Gamebooks and RPGs

Whenever I'm in an old bookstore I usually glance quickly through the old paperbacks to see if there are any fantasy or sci-fi novels I might be interested in. I also keep an eye out for vintage gamebooks.

Gamebooks were my introduction to the world of Roleplaying Games, and I was a big fan of both Choose Your Own Adventures and the Fighting Fantasy series. I guess I still am as I buy a "new" book from one series or the other every month or two.

While Dungeons & Dragons and similar RPGs didn't develop until the mid 1970s it was a blending of miniature wargaming rules with roleplaying and elements of interactive fiction, all of which are quite a bit older.

Miniature wargaming dates back to at least 1913 and H.G. Wells' "Little Wars" which he described as "a game for boys from twelve years of age to one hundred and fifty and for that more intelligent sort of girl who likes boys' games and books."

Roleplaying dates back even farther, and in all likelihood is older than written language! Pretending to be another character seems to be a natural part of human development and culture.

Interactive Fiction and gamebooks on the other hand seems to be a more modern creation, being inspired by the invention of the digital computer during the second world war.

From the 1940s to 70s there were a number of people experimenting and speculating about how to create interactive stories.

A Story as You Like It (1959) was an early work of interactive fiction by Raymond Queneau that allowed readers/players to make binary decisions to shape the plot of a fairytale about some peas.

During the 1970s the Tracker series of books was published in the UK, starting with "Mission to Planet L" in 1972. These books were in landscape format, with lots of illustrations and visual puzzles along with the interactive narrative.

Edward Packard began developing his Choose Your Own Adventure books in 1969, and these became very popular beginning with "The Cave of Time" in 1979.

In 1976 the first solitaire roleplaying game adventure was published as an interactive fiction gamebook -- Buffalo Castle (1976) for the Tunnels and Trolls system, which was itself created in 1975 as a simpler alternative to Dungeons & Dragons (1974).

Interactive fiction and gamebooks continued to have a lot of cross-over with roleplaying games. The Warlock of Firetop Mountain (1982) began the Fighting Fantasy series, which became very popular in a number of countries including Canada, the UK and the United States.

Many people, myself included, discovered roleplaying games through either Choose Your Own Adventures or Fighting Fantasy - both of which were easy to find in bookstores and libraries. An interest in these sorts of story/game activities eventually led to games with an almost unlimited number of branching paths -- the RPG.

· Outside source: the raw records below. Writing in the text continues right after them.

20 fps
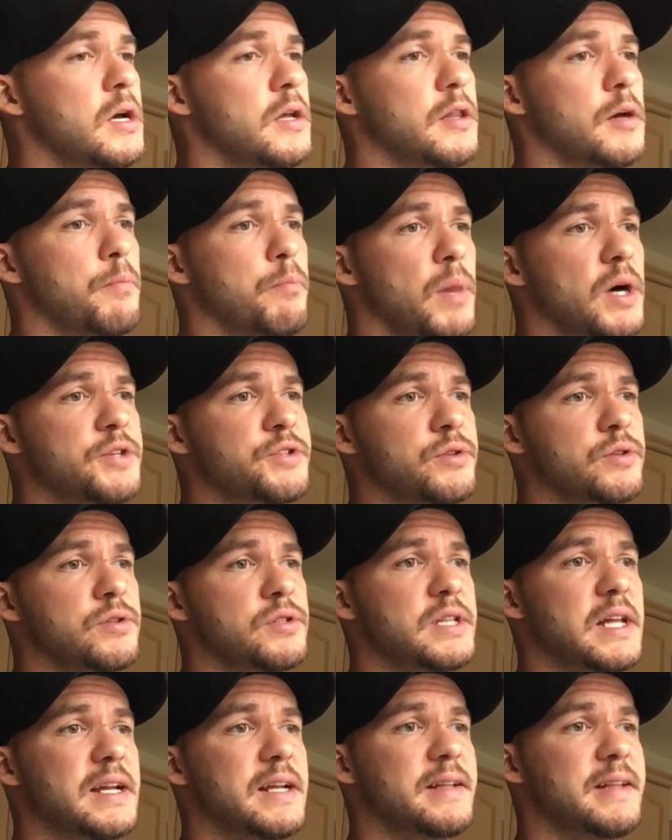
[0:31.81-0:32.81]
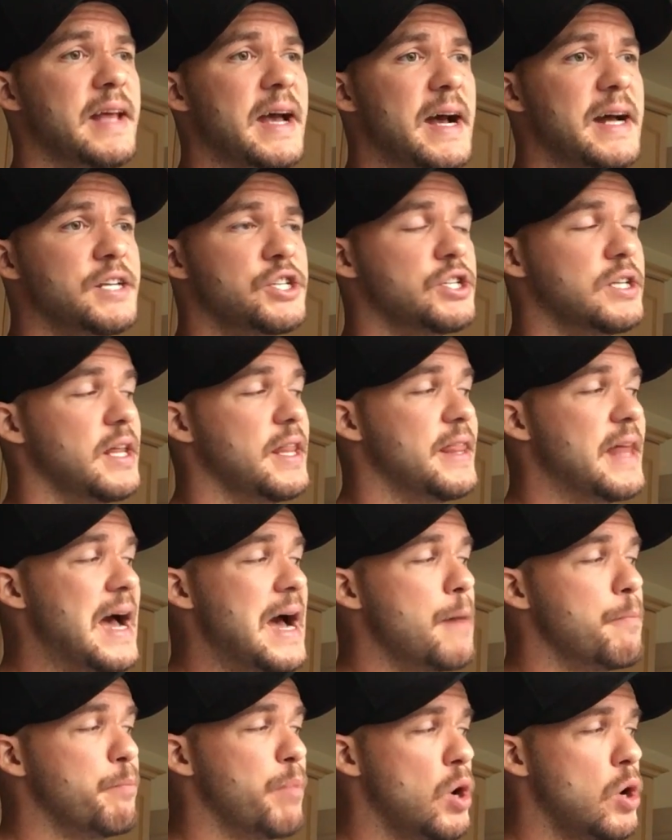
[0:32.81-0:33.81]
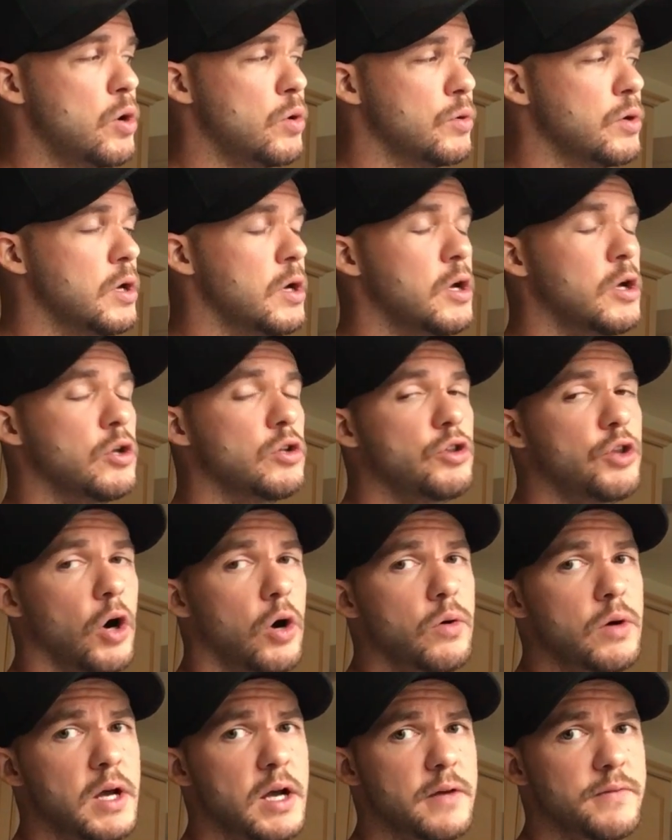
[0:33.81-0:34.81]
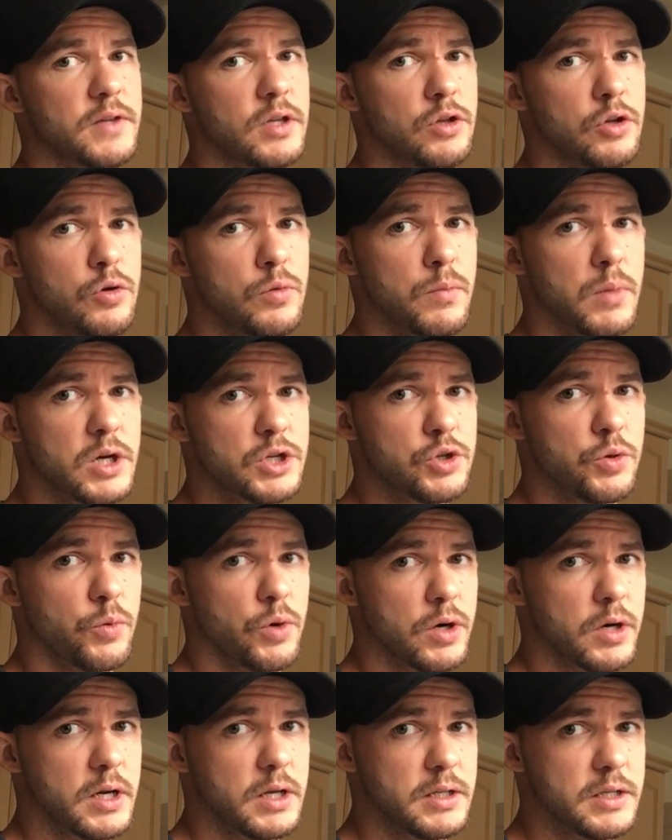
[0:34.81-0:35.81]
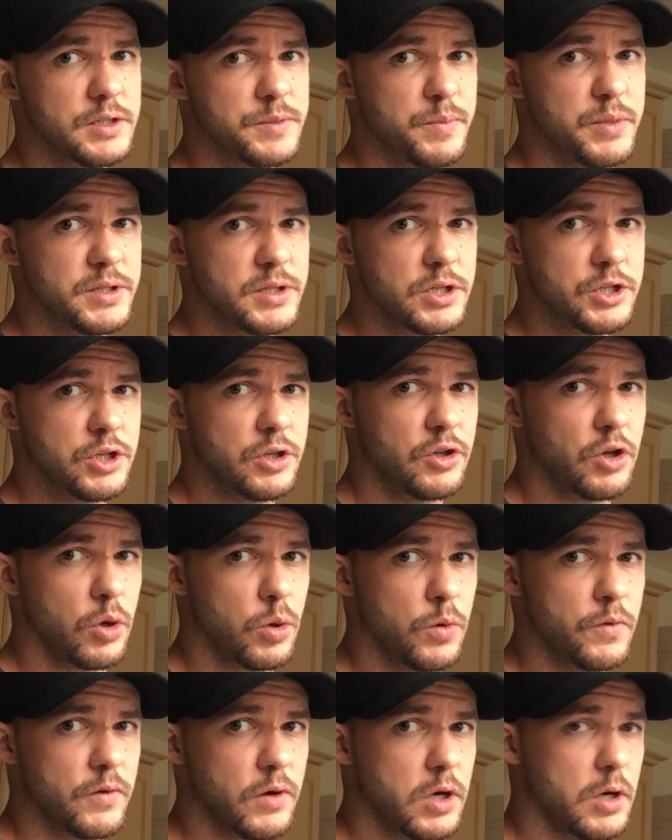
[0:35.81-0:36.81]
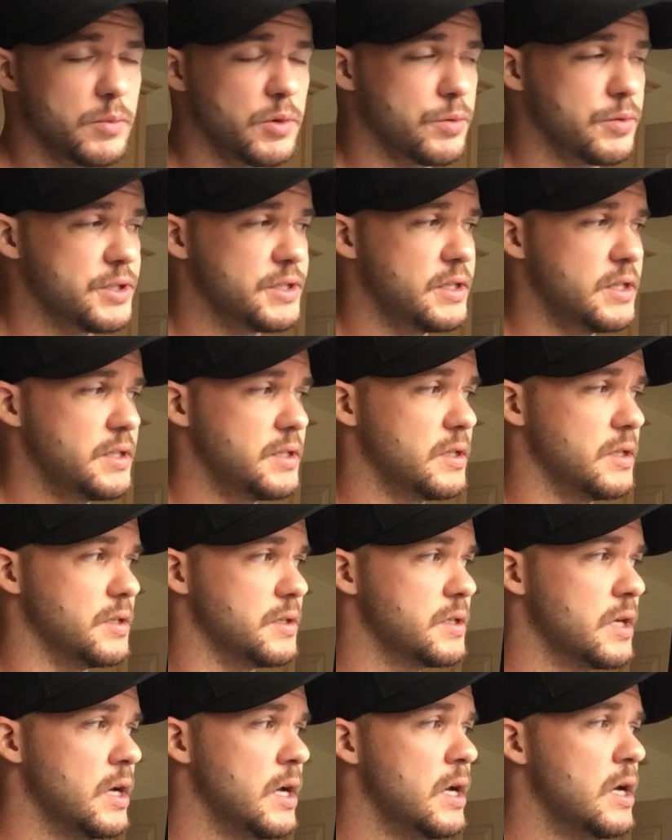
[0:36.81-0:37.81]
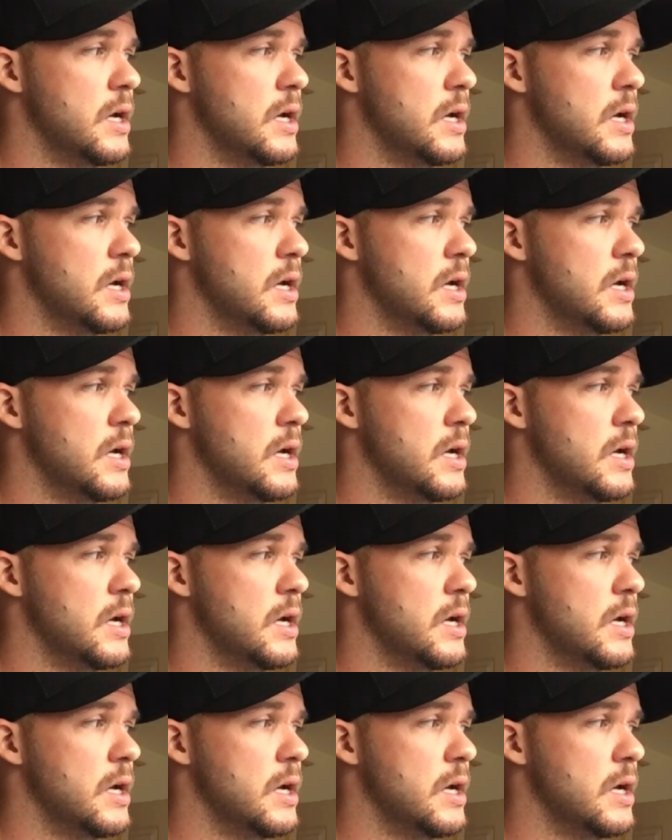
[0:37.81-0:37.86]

The muscles that attach to that bone don't have to do much work in this position to overcome the resistance.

The 1983 set of Basic Dungeons & Dragons which was revised and expanded by Frank Mentzer included an introductory adventure in the style of a short interactive fiction gamebook.This may represent a significant change in how Mentzer's "Red Box" D&D presented the way you were to play the game compared to earlier versions... or perhaps not, if Gary Gygax's own recollections are to be taken as indicative of how many other people played as well.

At any rate, by the height of Dungeons & Dragons popular culture success in the 1980s, interactive fiction and game books were important contributing factors in what lead people to the game and how they were playing it.

Other types of entertainment have also had their influence on D&D and RPGs over the years. Board Games, CCGs, Warhammer, World of Warcraft, and others have each added some element or other to the structure of the game, or simply changing the reference point that new players approach the game from.

These different reference points could be seen as the "roots" of RPGs, and some people do think of focusing more on the miniature wargaming aspect of the hobby as "getting back to the roots" of the game. However I think we all perceive the game as having roots of different importance to our own particular approaches to the game. For me the Gamebook and Interactive Fiction has always been the most important of these.